▸ WORKING DATA
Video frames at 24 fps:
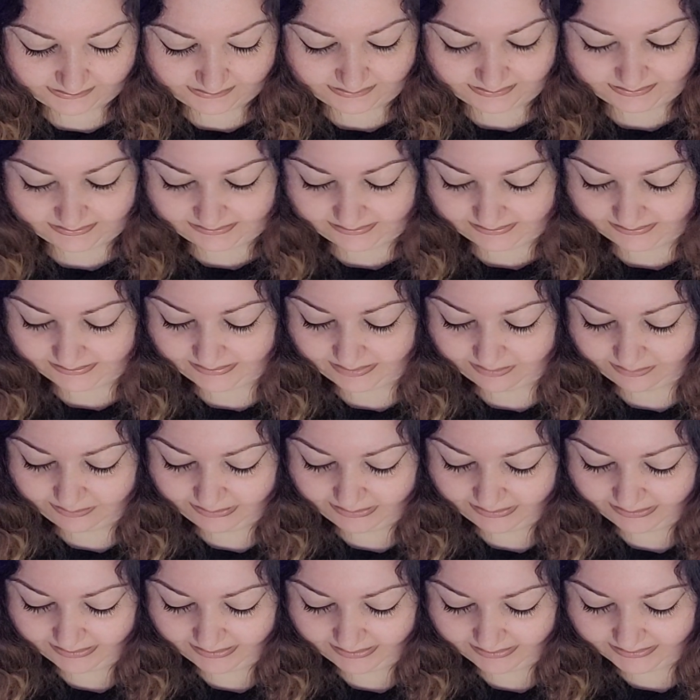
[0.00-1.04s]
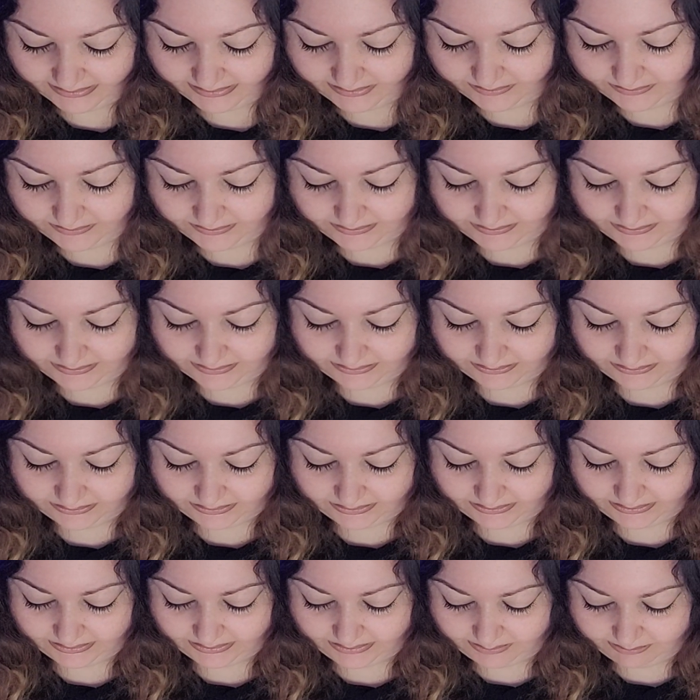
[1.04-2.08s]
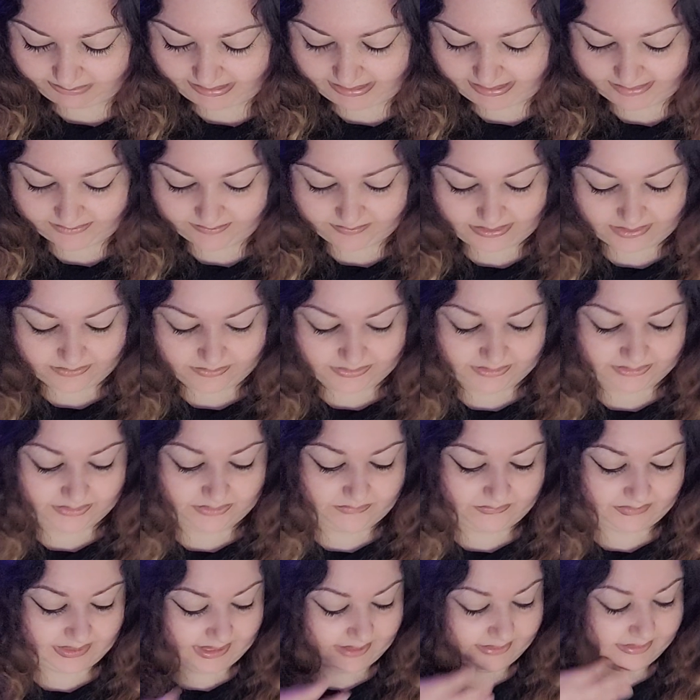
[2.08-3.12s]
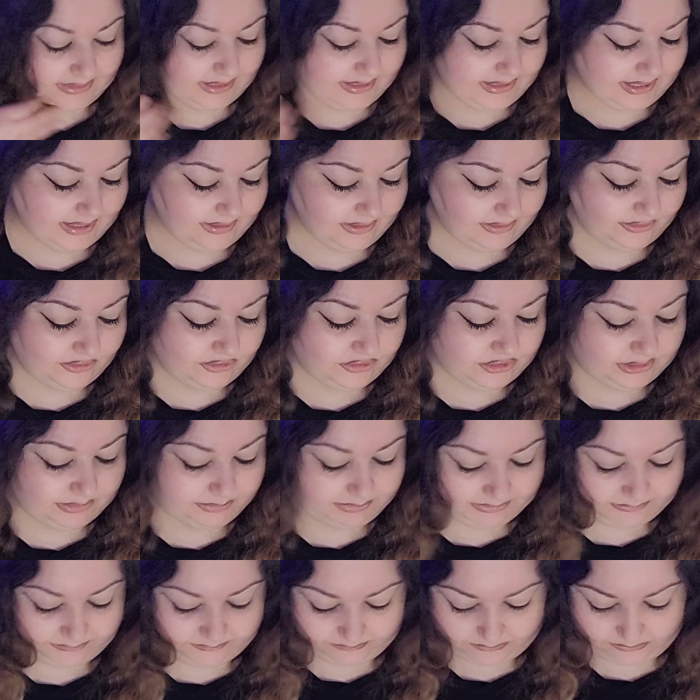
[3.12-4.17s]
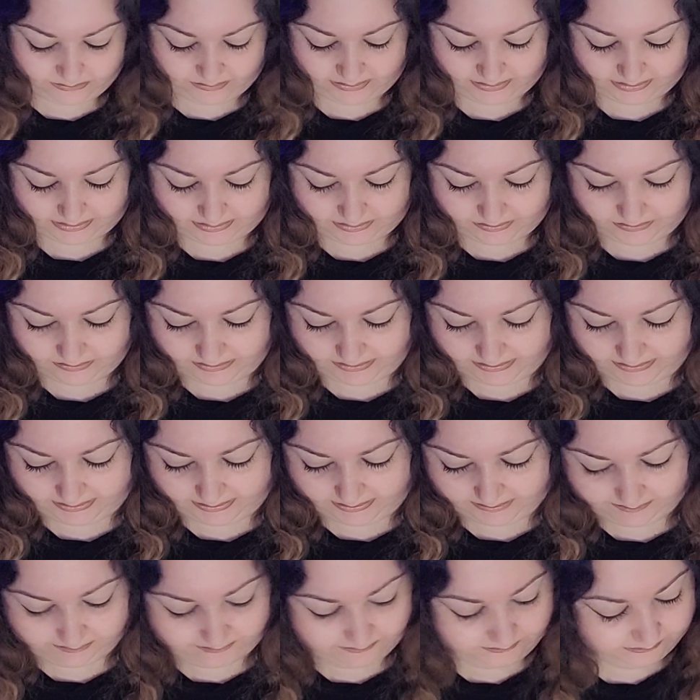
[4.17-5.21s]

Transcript: This is somebody that's doing the shit in the background and you've had that energy before, okay?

▸ YOUR INSTRUCTIONS
What I need is every record written out exactly, minus the pictures.

▸ ANSWER SECTION
Video frames at 24 fps:
[0.00-1.04s]
[1.04-2.08s]
[2.08-3.12s]
[3.12-4.17s]
[4.17-5.21s]

Transcript: This is somebody that's doing the shit in the background and you've had that energy before, okay?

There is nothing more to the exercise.